# WORK ORDER
A faithful copy of all the data is required; pictures should not be included.

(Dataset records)
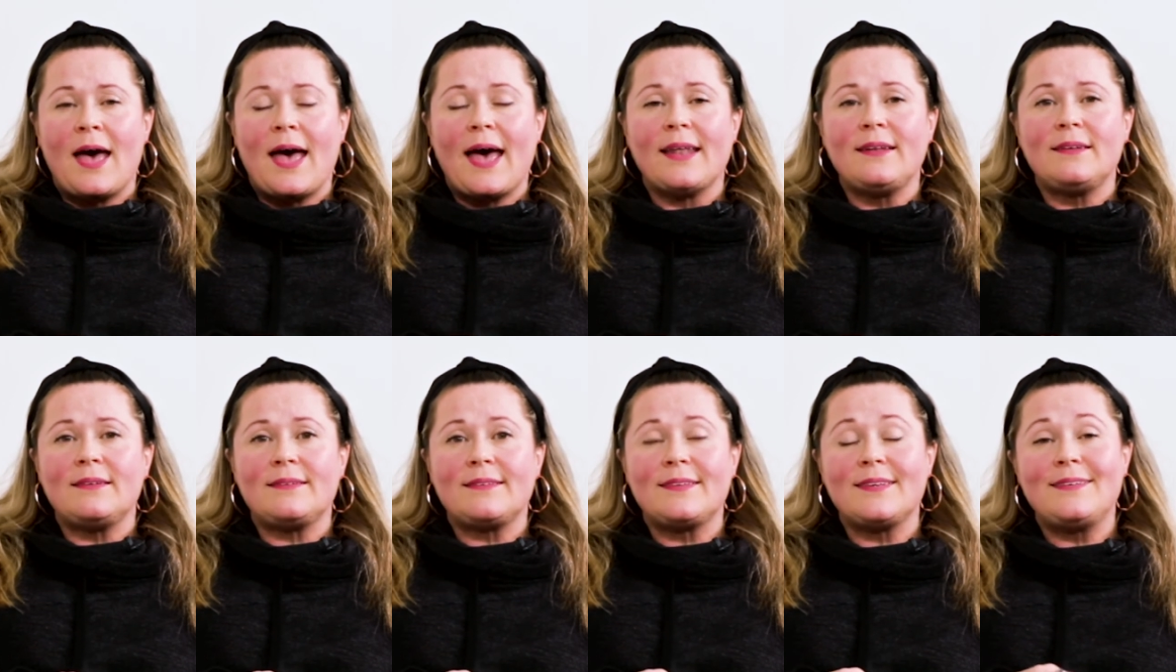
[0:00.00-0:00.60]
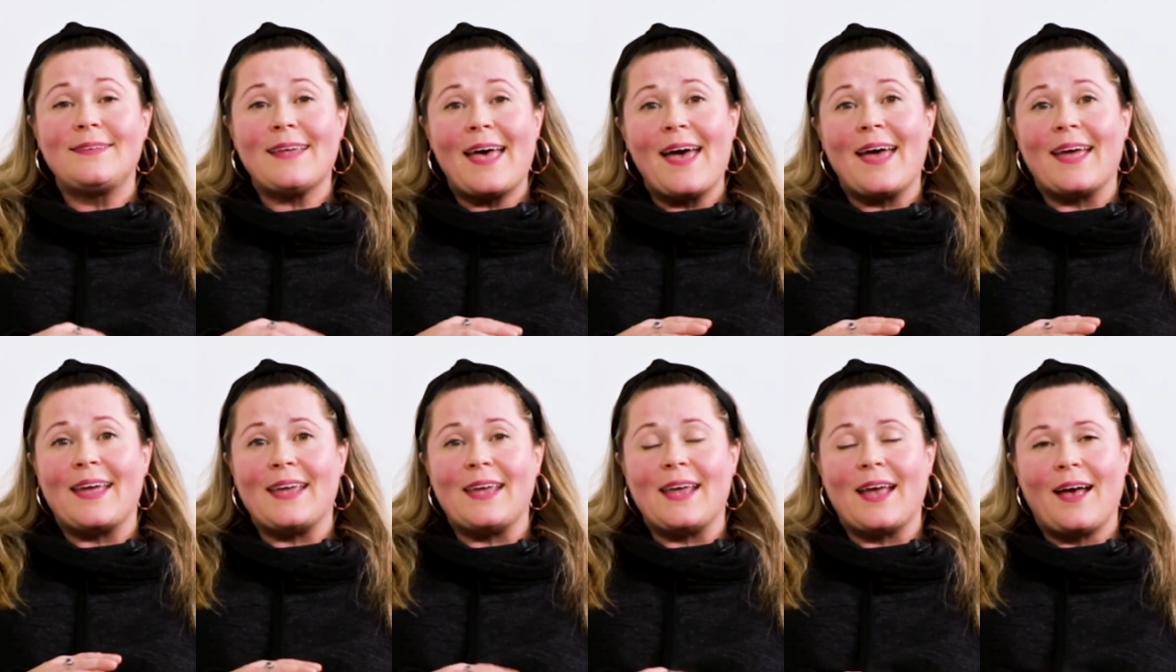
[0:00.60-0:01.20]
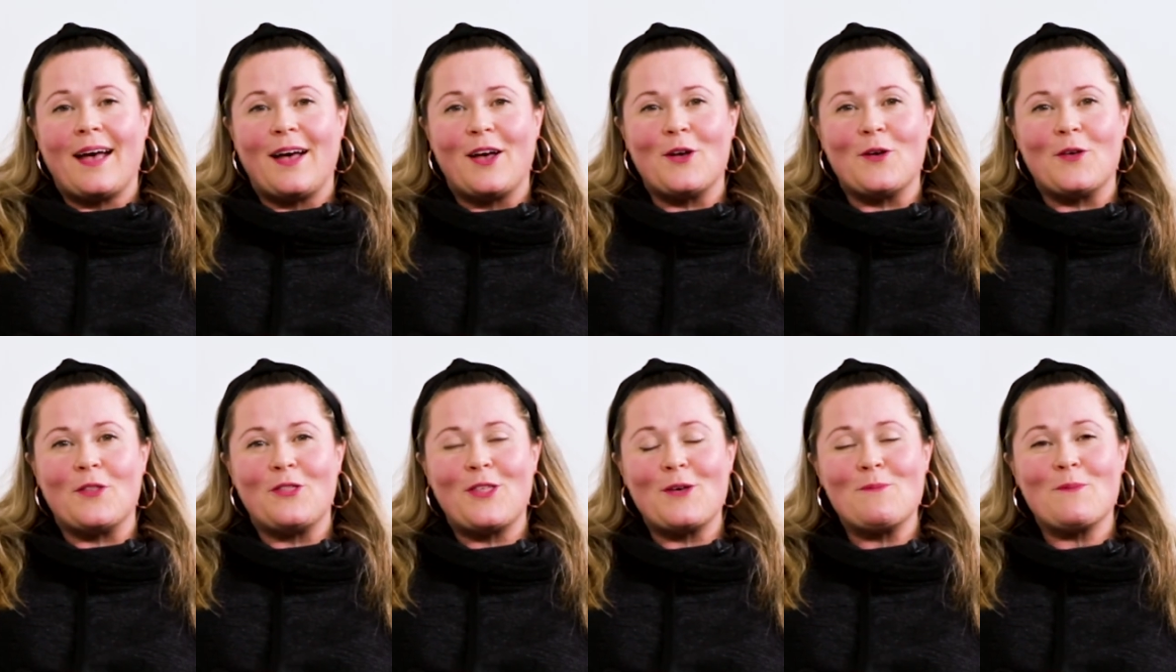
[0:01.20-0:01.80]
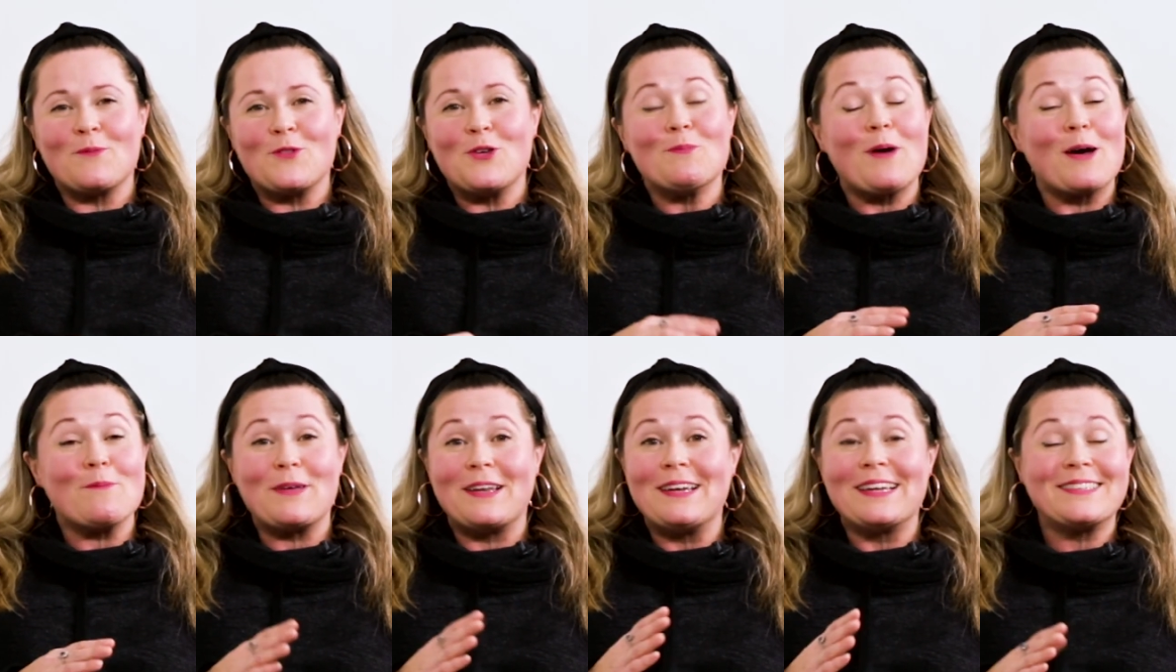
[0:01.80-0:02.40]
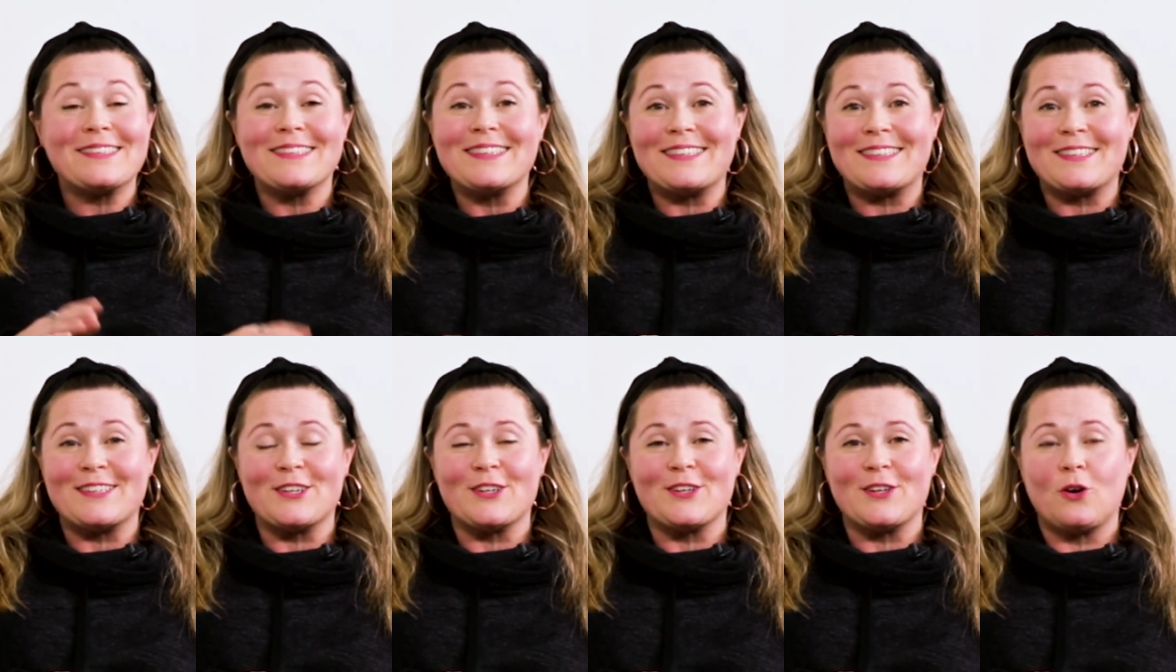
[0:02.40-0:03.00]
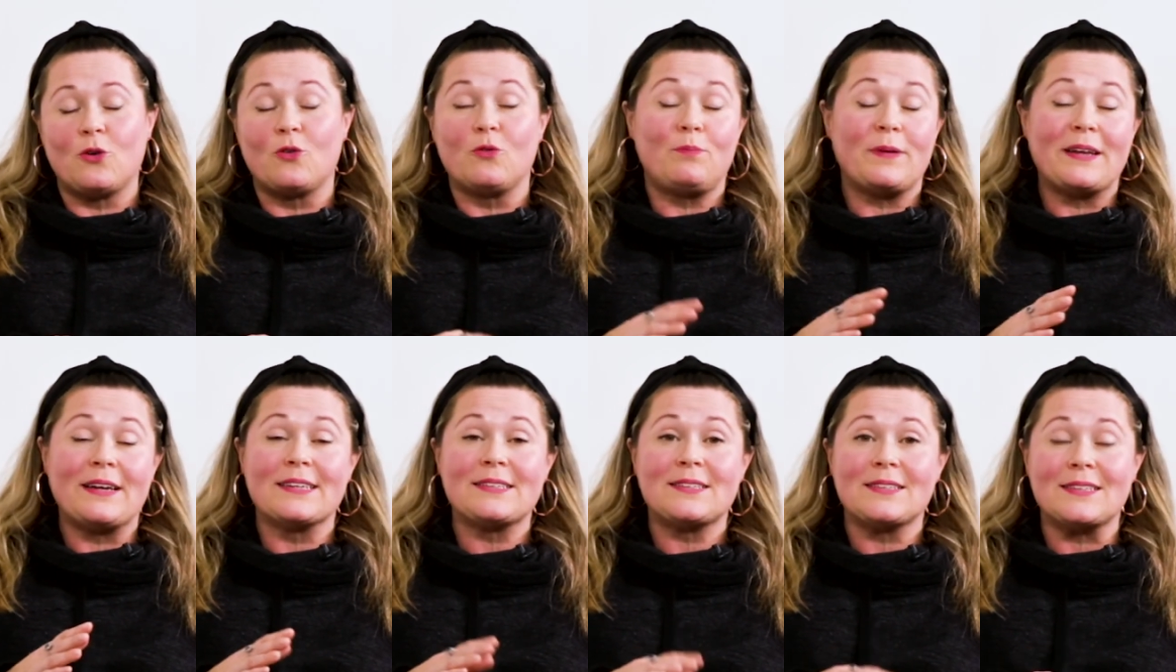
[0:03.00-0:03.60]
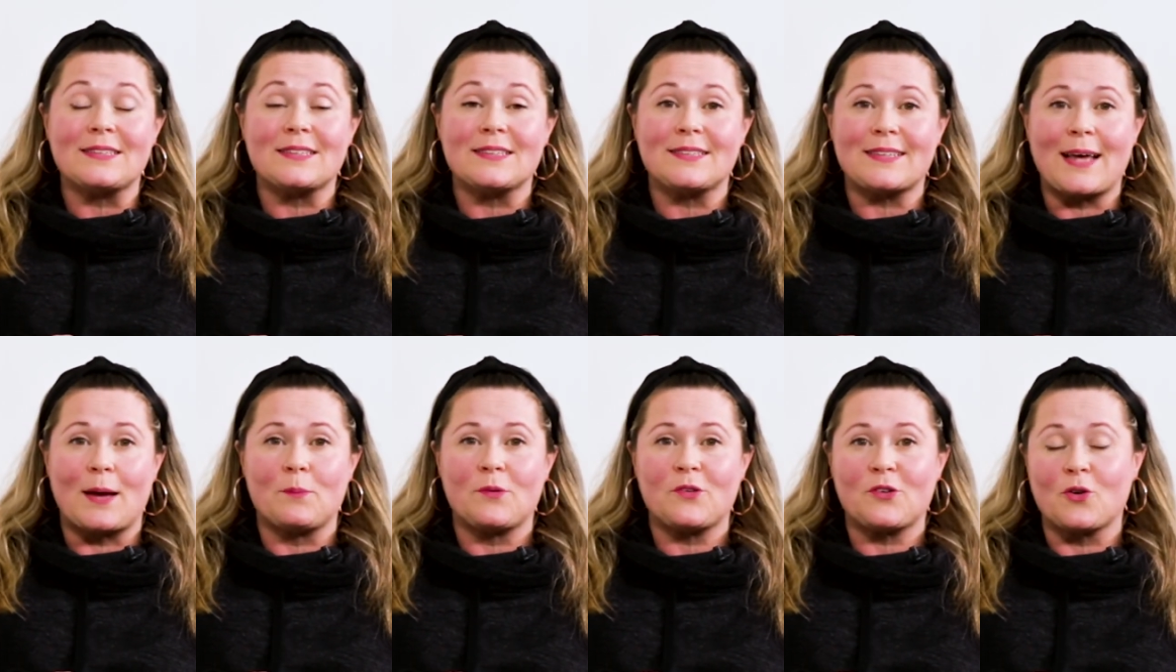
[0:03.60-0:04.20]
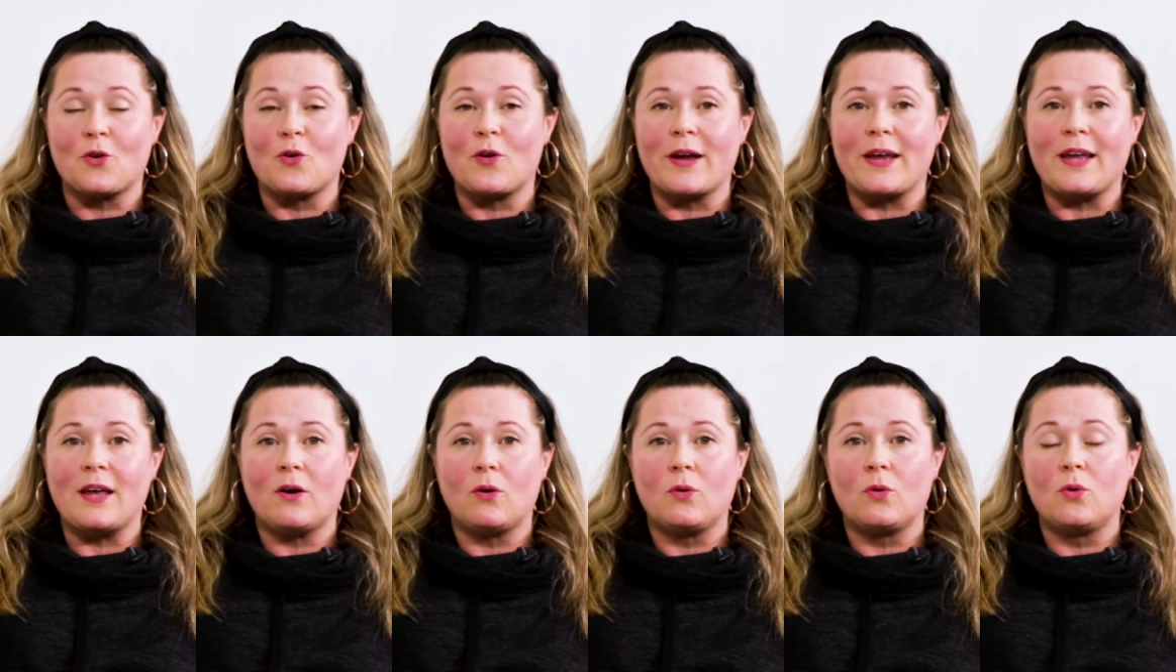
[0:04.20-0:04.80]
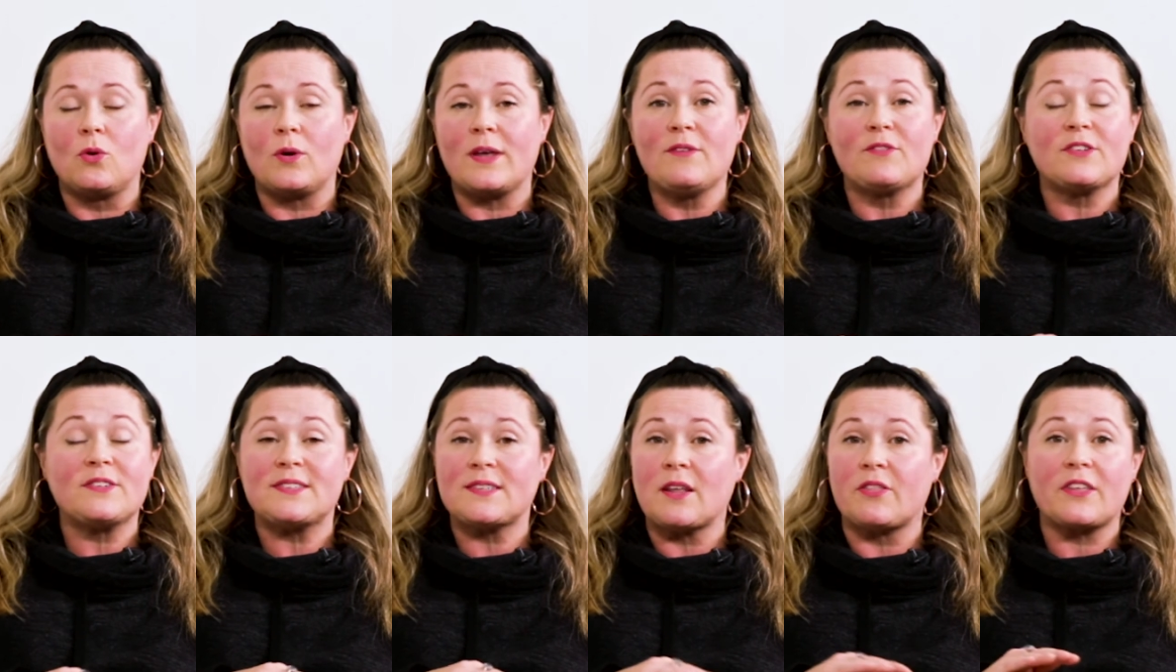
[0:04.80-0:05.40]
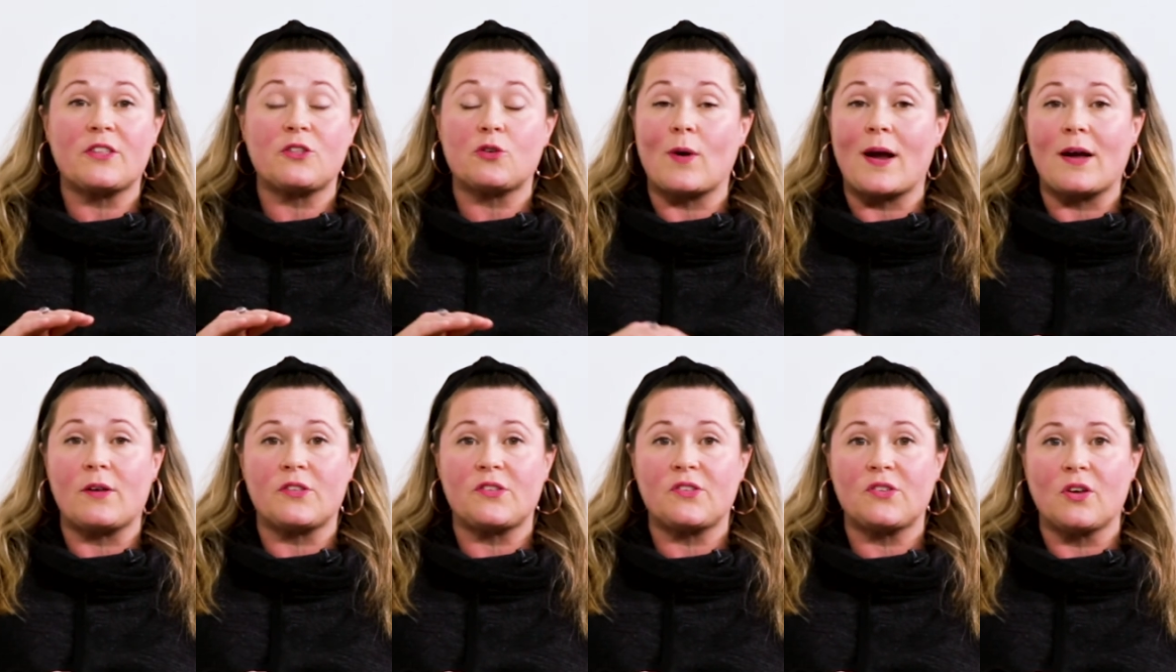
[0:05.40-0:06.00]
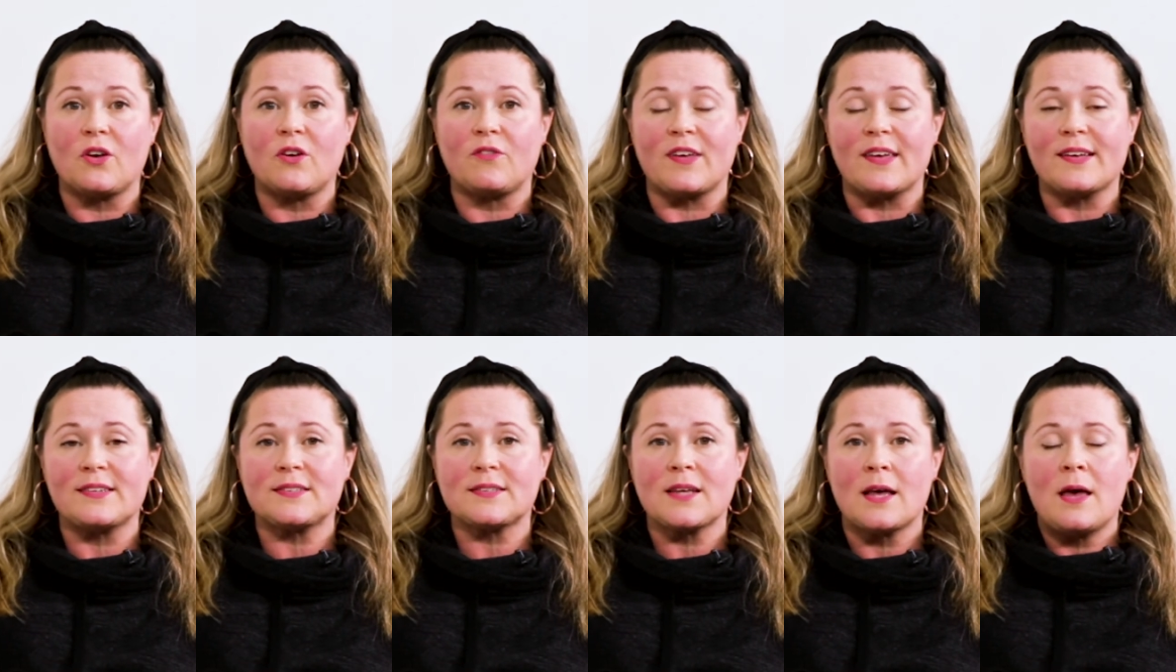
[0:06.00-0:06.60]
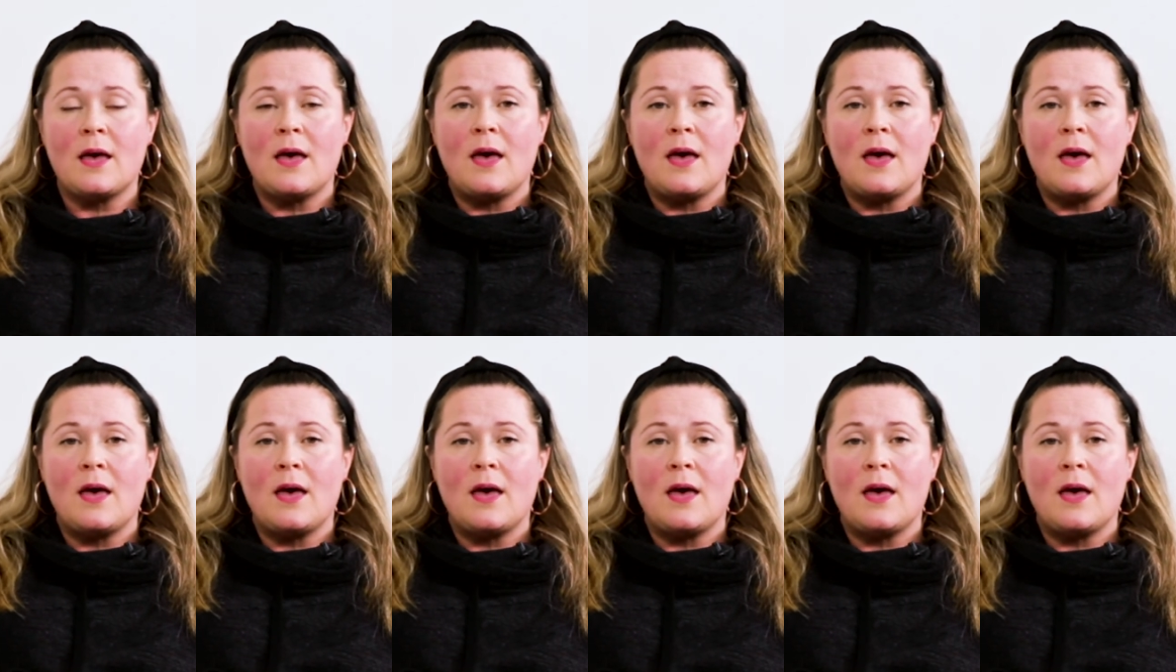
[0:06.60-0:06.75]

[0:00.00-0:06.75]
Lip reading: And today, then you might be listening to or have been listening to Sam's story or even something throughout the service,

# RESULT OF THIS EXERCISE
[0:00.00-0:00.60]
[0:00.60-0:01.20]
[0:01.20-0:01.80]
[0:01.80-0:02.40]
[0:02.40-0:03.00]
[0:03.00-0:03.60]
[0:03.60-0:04.20]
[0:04.20-0:04.80]
[0:04.80-0:05.40]
[0:05.40-0:06.00]
[0:06.00-0:06.60]
[0:06.60-0:06.75]

[0:00.00-0:06.75]
Lip reading: And today, then you might be listening to or have been listening to Sam's story or even something throughout the service,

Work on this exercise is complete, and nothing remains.